Dans ce sens, la réutilisation des eaux usées traitées par une station d’épuration pourrait représenter une source de diversification pouvant jouer un rôle majeur au vu de l’ampleur des volumes que cette station permettra de traiter (environ 16 millions de m3/an à l’horizon 2045)
La RADEES privilégie le recours à des travaux souterrains avec des profondeurs importantes et des coûts d’investissement par conséquent considérables, plutôt que le recours aux stations de relevage pour plus d’économie d’énergie, et ce pour les zones présentant des points bas.

Quelles sont les retombées de la station d’épuration des eaux usées ?
La protection de l’environnement par l’élimination des rejets directs des eaux usées qui déversent directement sur le littoral, la possibilité du recours à la réutilisation des eaux usées épurées à des fins agricoles, industrielles ou pour l’arrosage des espaces verts, la mobilisation de ressources en eau aux fins de réutilisation pour arrosage des espaces verts et en agriculture, contribuant ainsi à l’économie d’eau.

Les principaux axes du schéma directeur ?
L’amélioration des conditions sanitaires de la ville par l’organisation du service de l’assainissement
liquide au sein de la RADEES et la mise en place des moyens humains et matériels nécessaires à son bon fonctionnement, la réhabilitation du réseau et l’élimination des points noirs (total d’environ 22 Km pour la tranche prioritaire), l’extension du réseau dans les quartiers non assainis et les zones en perspective de développement urbain (total d’environ 12Km pour la tranche prioritaire), l’abattement de la pollution du milieu récepteur par l’élimination des sept exutoires qui déversent directement dans la mer et la mise en place d’une station d’épuration en vue d’une réutilisation éventuelle.

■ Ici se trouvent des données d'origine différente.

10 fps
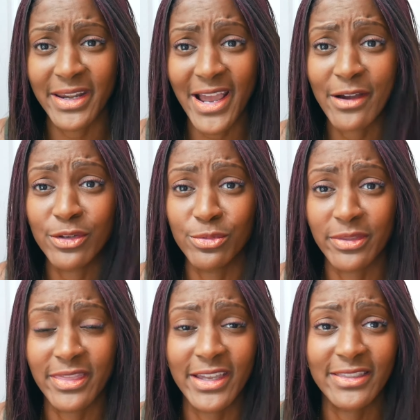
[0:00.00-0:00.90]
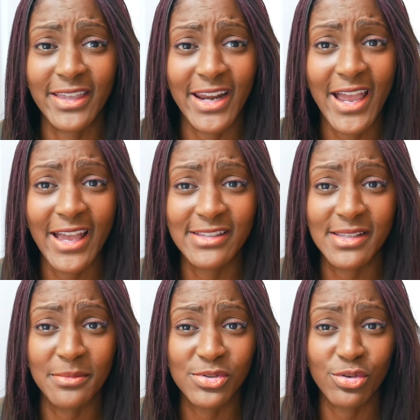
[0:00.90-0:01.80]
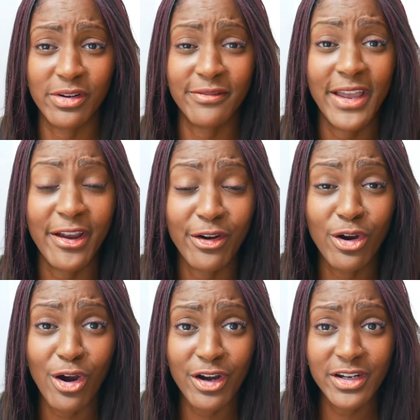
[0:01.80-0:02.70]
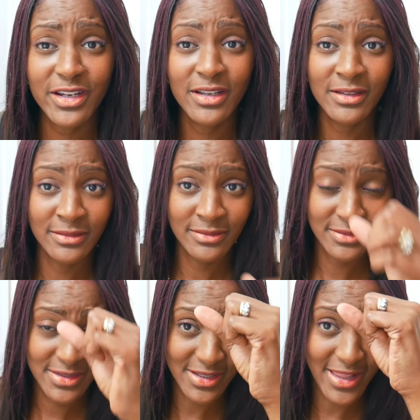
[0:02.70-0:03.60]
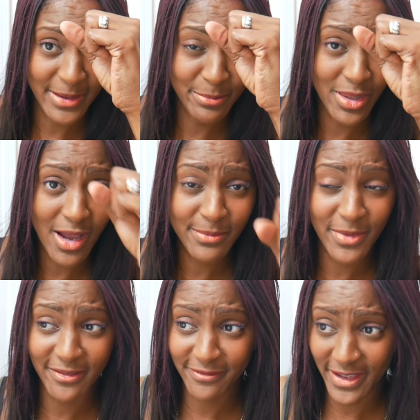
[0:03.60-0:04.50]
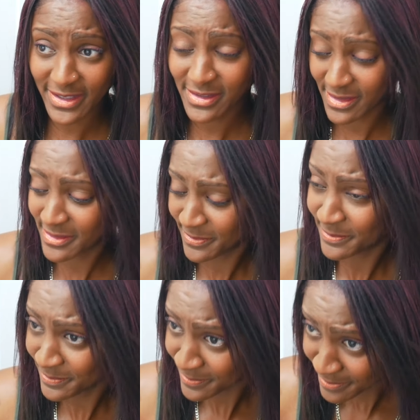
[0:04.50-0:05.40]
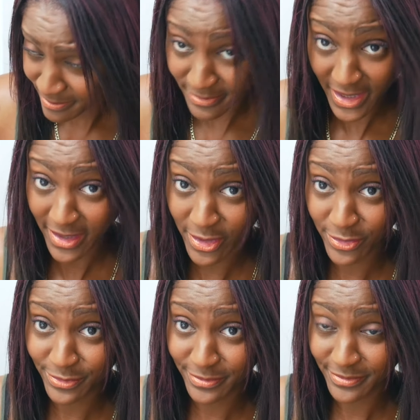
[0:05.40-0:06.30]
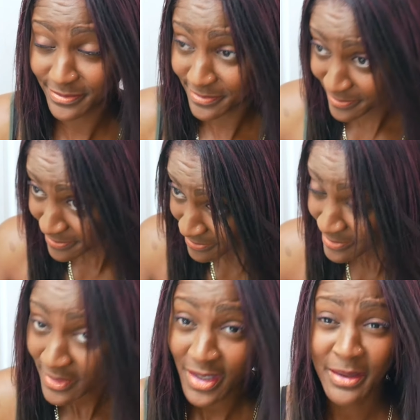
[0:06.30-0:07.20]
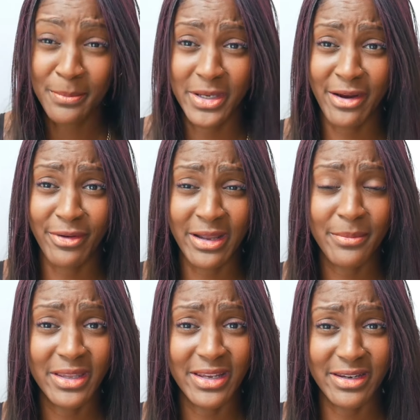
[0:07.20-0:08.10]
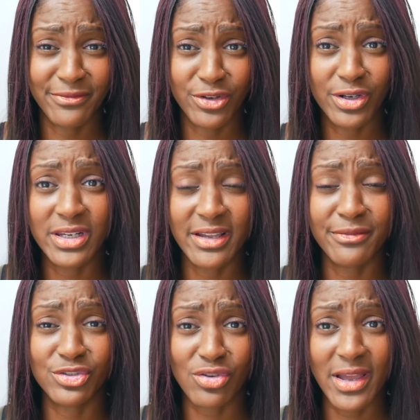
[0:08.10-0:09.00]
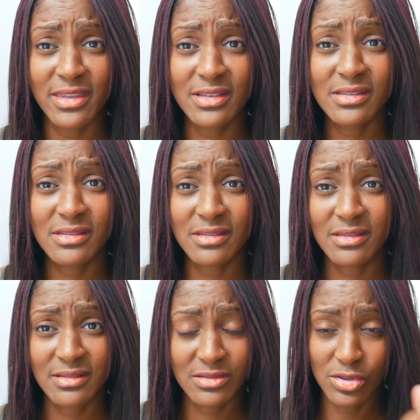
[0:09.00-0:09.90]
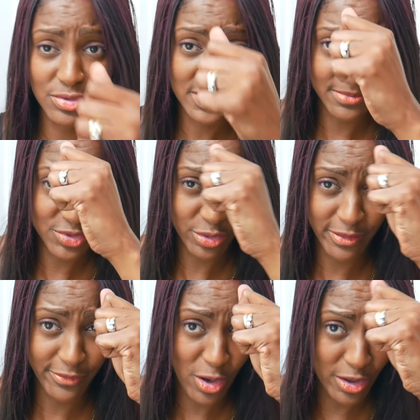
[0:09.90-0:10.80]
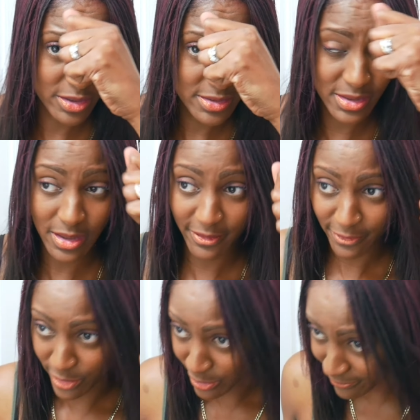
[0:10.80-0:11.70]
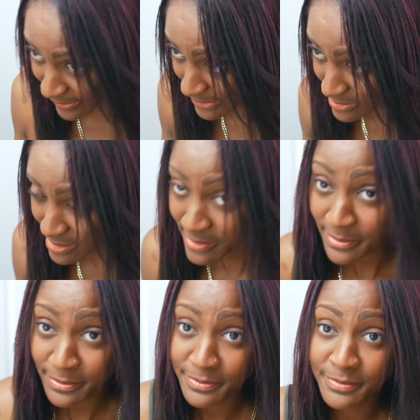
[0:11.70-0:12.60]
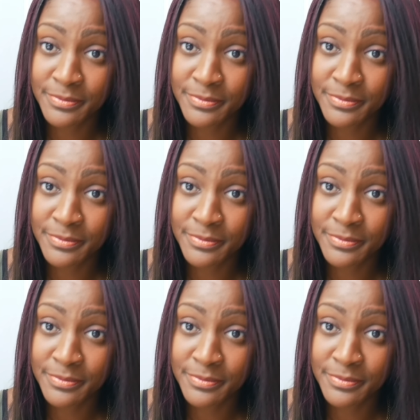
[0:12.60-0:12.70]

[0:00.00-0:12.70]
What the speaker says: By now you would think that I had some sort of hair guard to like block my face, but I don't. But I recommend that if you're gonna ever try this, to use some sort of guard to cover your face.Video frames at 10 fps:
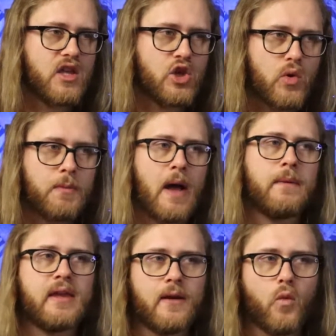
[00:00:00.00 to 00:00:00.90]
you would
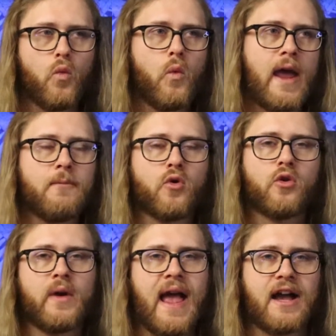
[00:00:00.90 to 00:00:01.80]
probably get way
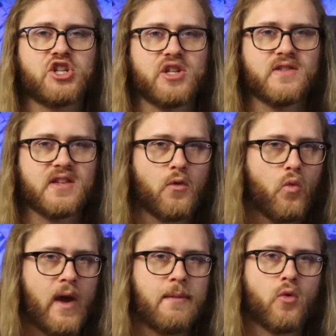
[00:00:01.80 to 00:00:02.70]
more reactions,
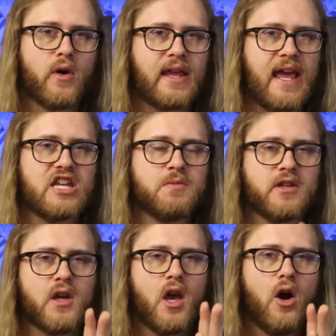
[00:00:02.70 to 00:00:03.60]
way more
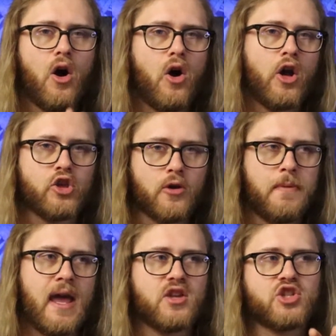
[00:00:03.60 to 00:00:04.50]
engagement on your
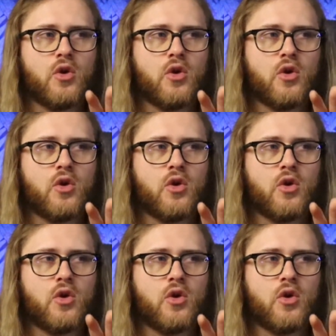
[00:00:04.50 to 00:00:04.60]
page.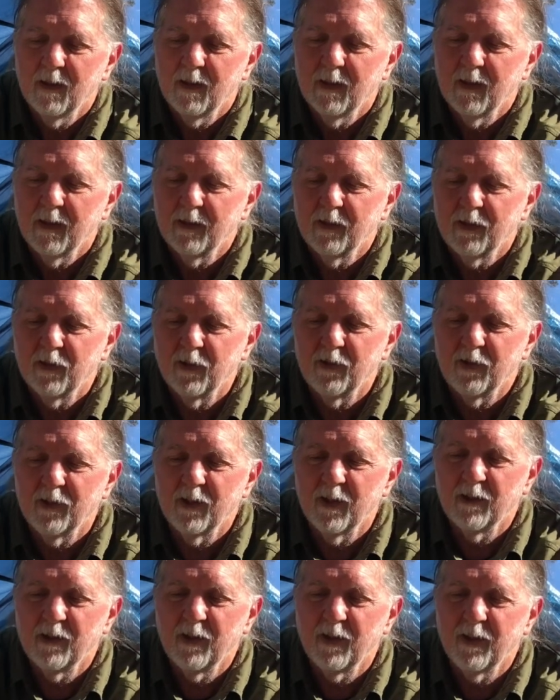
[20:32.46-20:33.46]
and turns
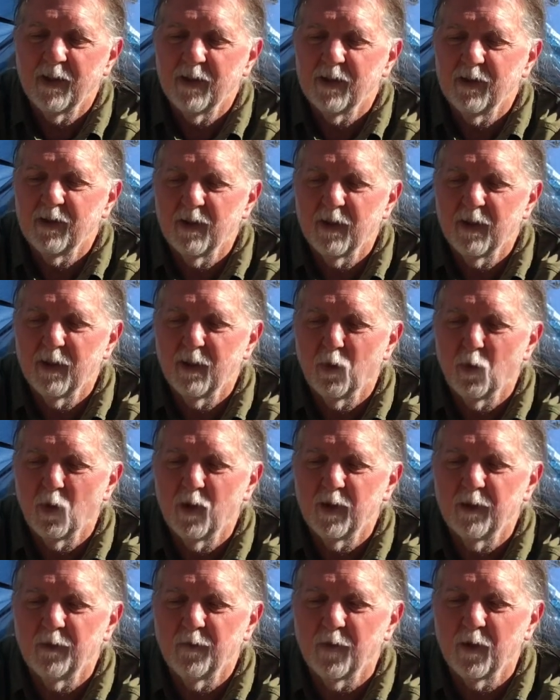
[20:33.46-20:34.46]
into this
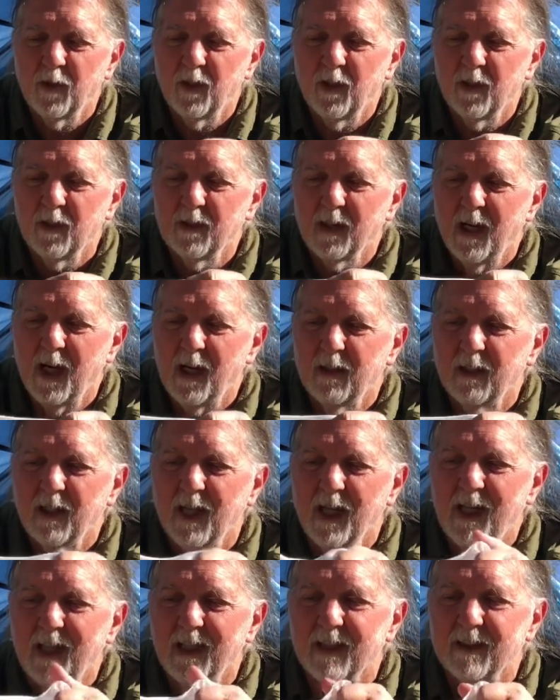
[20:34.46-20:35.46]
wonderful little
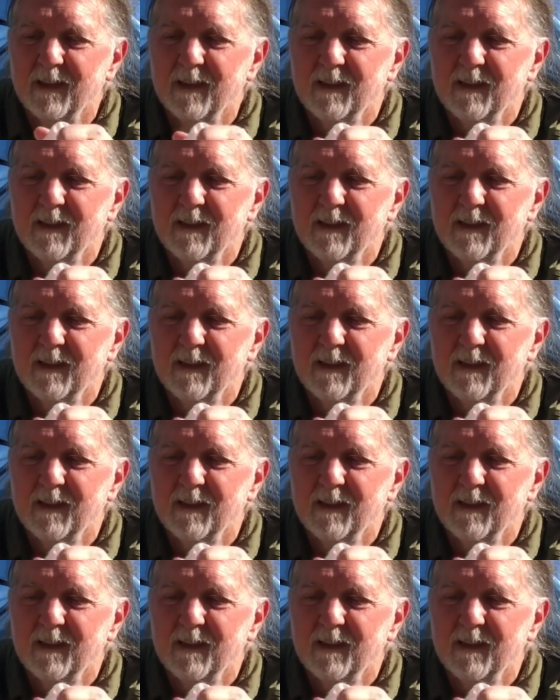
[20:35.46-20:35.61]
towelette.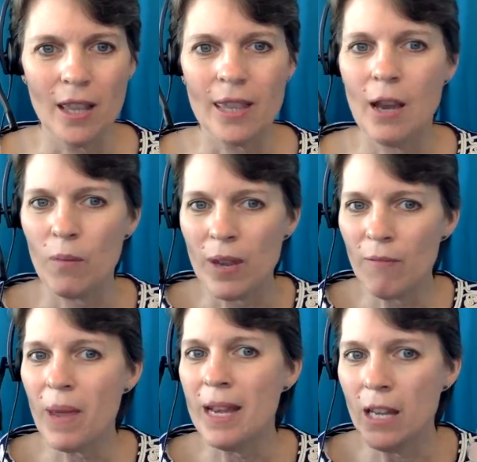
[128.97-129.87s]
that we
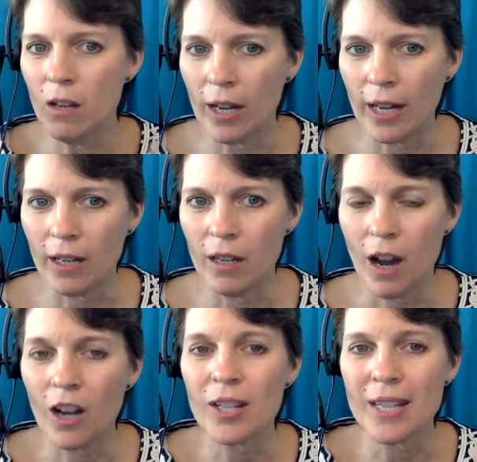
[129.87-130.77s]
have been hearing
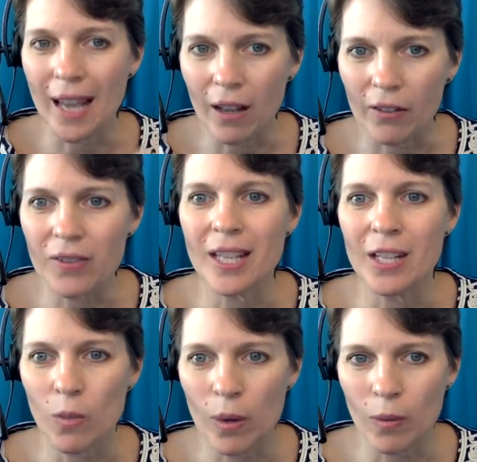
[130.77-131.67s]
ourselves
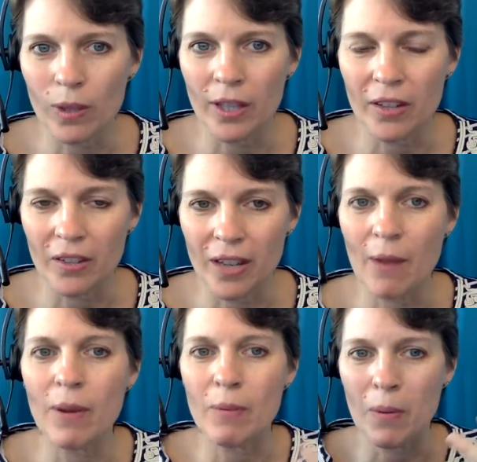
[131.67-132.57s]
since we were little,
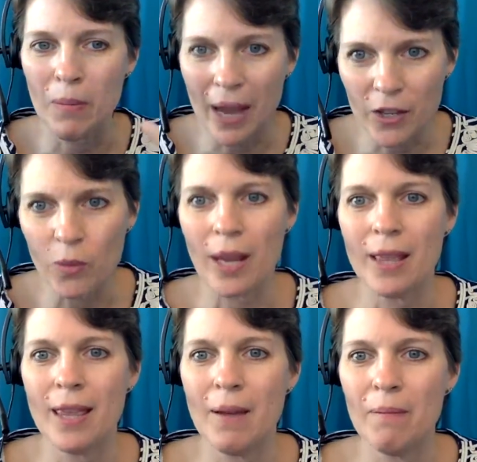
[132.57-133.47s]
and we
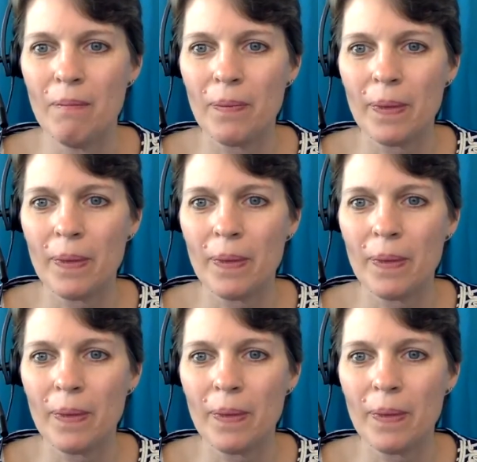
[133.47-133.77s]
perpetuate them.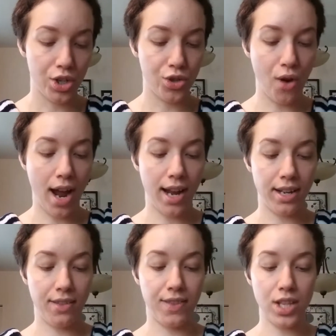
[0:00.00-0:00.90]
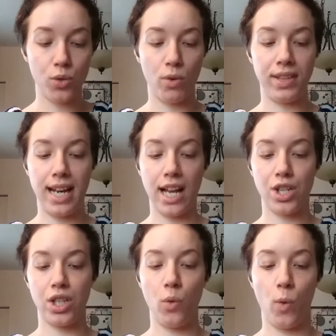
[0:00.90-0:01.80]
tried this one that
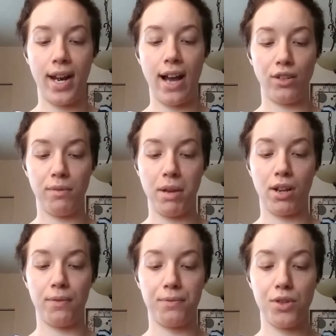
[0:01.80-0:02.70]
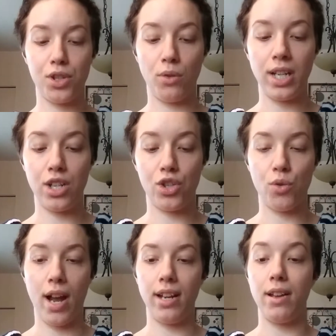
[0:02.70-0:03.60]
actually went out of my comfort zone and
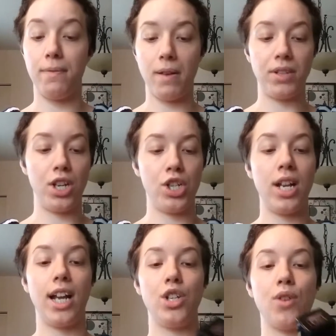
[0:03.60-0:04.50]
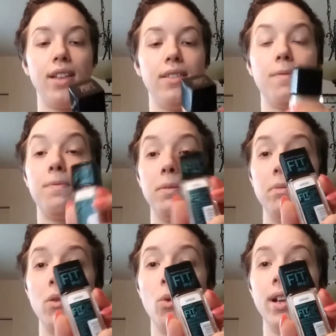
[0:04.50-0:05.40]
tried a foundation. I tried the Fit
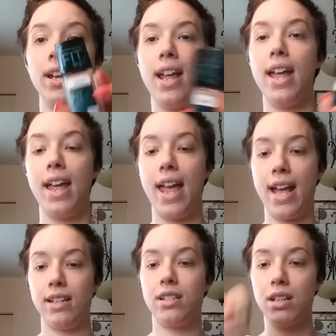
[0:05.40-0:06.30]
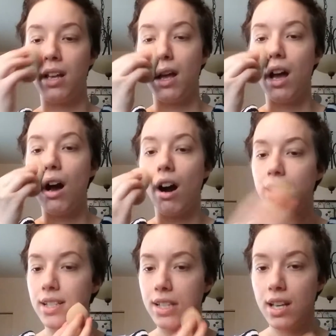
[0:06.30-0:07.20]
Me one and
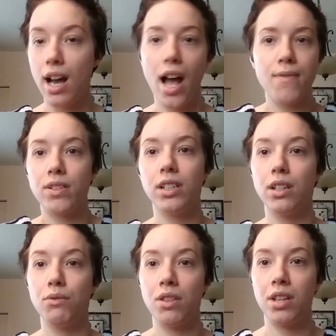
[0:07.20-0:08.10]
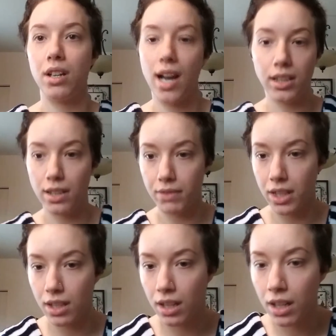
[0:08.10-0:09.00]
honestly, I fell in love with it. I love
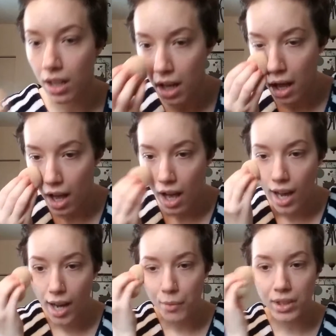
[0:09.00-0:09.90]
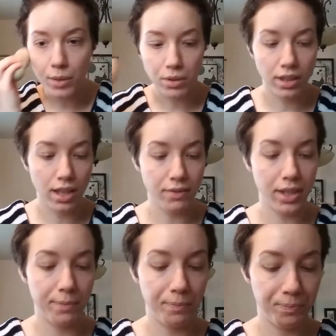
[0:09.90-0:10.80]
it. I really love it.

Les travaux d’infrastructures programmés par la RADEES : 400 millions DH en première tranche ?
Safi, dont le coût s’élève à environ 400 millions de DH fiancé par la BEI, PNA et la RADEES, cette dernière a programmé dans le cadre de son plan d’investissement les travaux suivants à savoir:
L’exercice 2010 : le renforcement du collecteur Flongeant le boulevard Hassan II, présentant une insuffisance hydraulique, les travaux consistent en un dédoublement du collecteur existant par un collecteur d’un diamètre de 2.800mm sur une longueur d’environ 2km avec 1km de travaux souterrains, pour une enveloppe budgétaire de 58.5 millions Dh/ttc, la réalisation d’un intercepteur qui va drainer les eaux de la zone nord, actuellement non assainie sur un linéaire d’environ 4km pour un budget d’environ 20 millions Dh/ttc et le remplacement du collecteur longeant le boulevard My Youssef, dont l’état est détérioré. Le montant de ce remplacement est d’environ 12.5 millions Dh/ttc.
L’exercice 2011 : les travaux de réalisation de deux stations de relevage avec leurs conduites de refoulement. Aussi les travaux de réalisation de l’intercepteur le long du littoral qui va permettre de supprimer tous les rejets direct de la ville, ainsi que les travaux de remplacement de certains tronçons présentant de faibles pentes, ou de cassures afin de remédier à certains points noirs du réseau.
L’exercice 2012-2013 : les travaux de réalisation de la STEP (primaire); et la tranche de réalisation de l’émissaire marin.